Work to complete: Set down the entries below exactly, leaving out all images.

○ ○ ○ ○

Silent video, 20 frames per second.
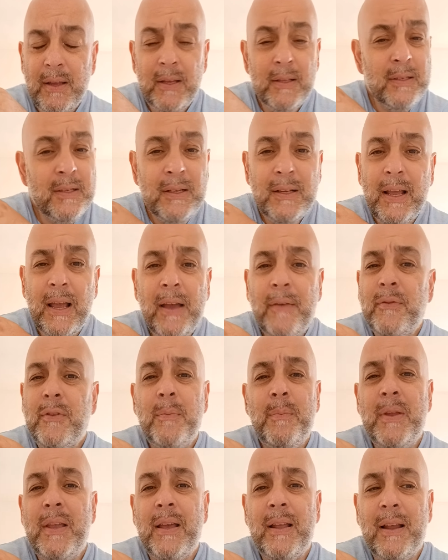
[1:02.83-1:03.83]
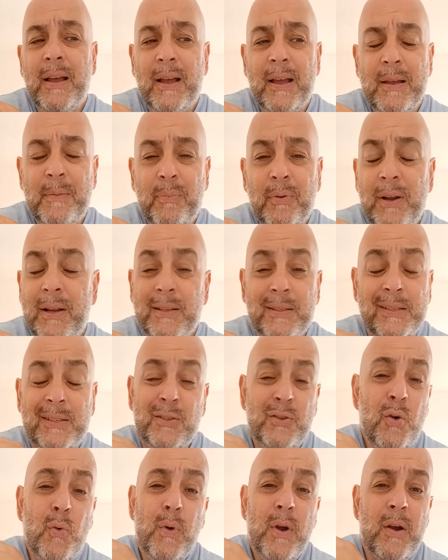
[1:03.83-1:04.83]
It's gonna have to be at a high price. There's
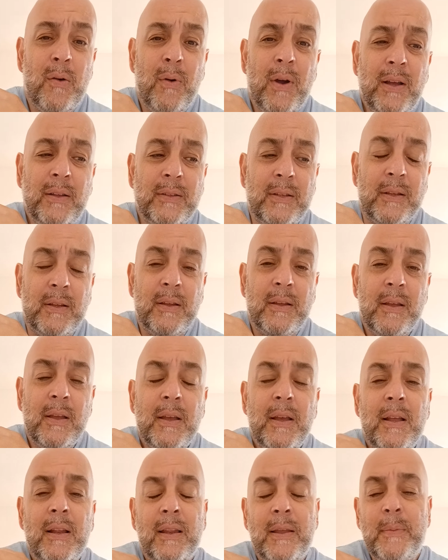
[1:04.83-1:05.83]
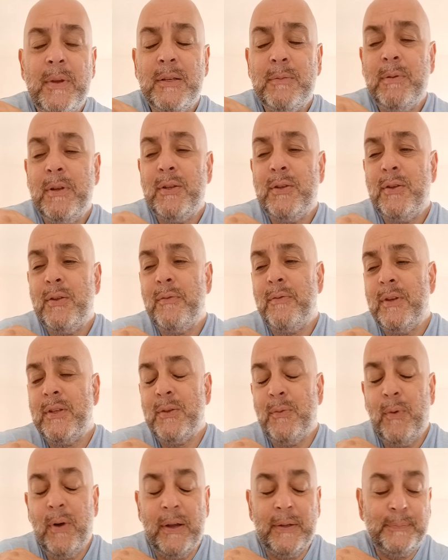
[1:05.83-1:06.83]
no way around it. Let me explain to you the
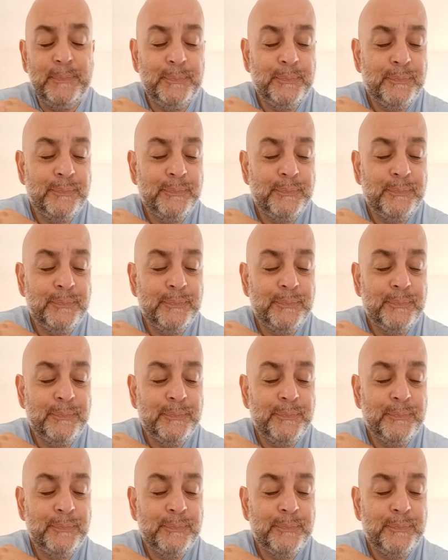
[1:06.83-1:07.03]
reason why.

○ ○ ○ ○

Answer section:
Silent video, 20 frames per second.
[1:02.83-1:03.83]
[1:03.83-1:04.83]
It's gonna have to be at a high price. There's
[1:04.83-1:05.83]
[1:05.83-1:06.83]
no way around it. Let me explain to you the
[1:06.83-1:07.03]
reason why.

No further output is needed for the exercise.